There is a possibility that these belts could go their separate ways once again. The most obvious scenario would be if Hopkins beats Taylor in the December rematch. The fat lady is not singing a tune for the Executioner’s career just yet. He used the same strategy of his previous fights, studying his opponents early and going in for the kill in the later rounds. The only problem this time around is that Taylor’s aggression kept Hopkins from winning any of the earlier ones. Still, he performed well enough to convince one judge he won the fight.
Say Hopkins beats Taylor and wins all those belts back. Is he going to break his promise to his mother and fight past 41, an age he reaches this January? If not, then he would have to retire and vacate the WBA, IBF, WBC and WBO titles, each of which those sanctioning bodies would fill on its own. Having four separate champions does wonders for a division. Just look at the heavyweight ranks.
The most similar instance occurred in the heavyweight division back in 1978, when Leon Spinks upset a 36-year-old Muhammad Ali for the undisputed, unified title. Times were much simpler then because the WBA and WBC were the only sanctioning bodies. Nevertheless, the title still found a way to split.

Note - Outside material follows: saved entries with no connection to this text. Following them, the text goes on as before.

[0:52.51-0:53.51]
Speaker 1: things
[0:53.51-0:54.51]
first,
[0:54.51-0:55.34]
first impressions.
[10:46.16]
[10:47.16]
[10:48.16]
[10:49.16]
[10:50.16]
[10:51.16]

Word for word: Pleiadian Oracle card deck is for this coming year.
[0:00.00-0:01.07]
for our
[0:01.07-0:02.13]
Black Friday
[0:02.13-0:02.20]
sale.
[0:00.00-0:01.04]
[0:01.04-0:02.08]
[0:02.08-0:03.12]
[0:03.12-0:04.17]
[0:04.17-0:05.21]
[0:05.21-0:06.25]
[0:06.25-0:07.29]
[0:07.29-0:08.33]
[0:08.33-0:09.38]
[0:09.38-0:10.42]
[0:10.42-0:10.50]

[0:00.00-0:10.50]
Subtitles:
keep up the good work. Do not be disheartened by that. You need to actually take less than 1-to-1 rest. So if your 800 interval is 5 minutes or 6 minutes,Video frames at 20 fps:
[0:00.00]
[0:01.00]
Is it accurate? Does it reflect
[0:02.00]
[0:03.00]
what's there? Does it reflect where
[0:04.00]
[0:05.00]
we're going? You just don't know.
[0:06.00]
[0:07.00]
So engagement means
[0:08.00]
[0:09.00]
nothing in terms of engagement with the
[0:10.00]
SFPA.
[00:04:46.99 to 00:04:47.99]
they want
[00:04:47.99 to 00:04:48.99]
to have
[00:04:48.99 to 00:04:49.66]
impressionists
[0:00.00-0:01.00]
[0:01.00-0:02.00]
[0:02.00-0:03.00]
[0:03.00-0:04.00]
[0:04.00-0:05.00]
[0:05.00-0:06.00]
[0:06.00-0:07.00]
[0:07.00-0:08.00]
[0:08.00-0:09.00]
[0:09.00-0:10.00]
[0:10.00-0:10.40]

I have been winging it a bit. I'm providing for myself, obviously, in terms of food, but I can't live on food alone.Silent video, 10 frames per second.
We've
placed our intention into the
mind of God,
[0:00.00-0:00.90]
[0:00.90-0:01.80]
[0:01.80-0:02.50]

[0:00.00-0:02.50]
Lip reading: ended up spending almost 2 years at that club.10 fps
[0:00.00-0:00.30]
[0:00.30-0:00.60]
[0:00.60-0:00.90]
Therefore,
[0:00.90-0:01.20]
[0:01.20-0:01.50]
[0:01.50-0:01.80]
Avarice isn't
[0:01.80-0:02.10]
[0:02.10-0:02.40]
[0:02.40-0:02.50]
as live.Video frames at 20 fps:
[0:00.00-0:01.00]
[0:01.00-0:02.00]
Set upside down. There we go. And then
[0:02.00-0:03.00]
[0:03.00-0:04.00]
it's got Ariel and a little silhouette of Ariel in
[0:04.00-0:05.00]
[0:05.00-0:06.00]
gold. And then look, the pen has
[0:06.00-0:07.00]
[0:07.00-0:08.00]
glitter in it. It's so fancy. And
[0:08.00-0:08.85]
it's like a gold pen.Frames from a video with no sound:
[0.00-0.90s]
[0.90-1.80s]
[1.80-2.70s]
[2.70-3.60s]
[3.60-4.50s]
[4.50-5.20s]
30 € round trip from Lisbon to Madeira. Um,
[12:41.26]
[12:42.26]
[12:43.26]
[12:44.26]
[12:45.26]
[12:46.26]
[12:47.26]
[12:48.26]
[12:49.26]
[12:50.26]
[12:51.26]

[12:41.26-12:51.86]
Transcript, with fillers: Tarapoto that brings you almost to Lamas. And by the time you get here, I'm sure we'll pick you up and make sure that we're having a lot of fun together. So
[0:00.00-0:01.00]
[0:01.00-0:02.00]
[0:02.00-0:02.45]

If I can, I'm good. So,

Trouble arose when Spinks opted for a big money rematch with Ali instead of fighting the WBC’s number-one contender, Ken Norton. The WBC stripped Spinks of the belt and gave it Norton, who lost it to Larry Holmes in his first defense. Then “The Greatest” took Spinks’ WBA belt in a rematch. Ali announced his retirement in 1979, thus vacating his belt and ushering in one of the worst eras in heavyweight history.
Taylor is a much more talented and focused fighter than a prime “Neon” Leon, and Bernard Hopkins has way more in the tank at 40 than Ali did at 36. The circumstances may still play out in a very similar fashion. If so, the division that currently represents the purity of boxing will find itself another example of everything wrong with the sport.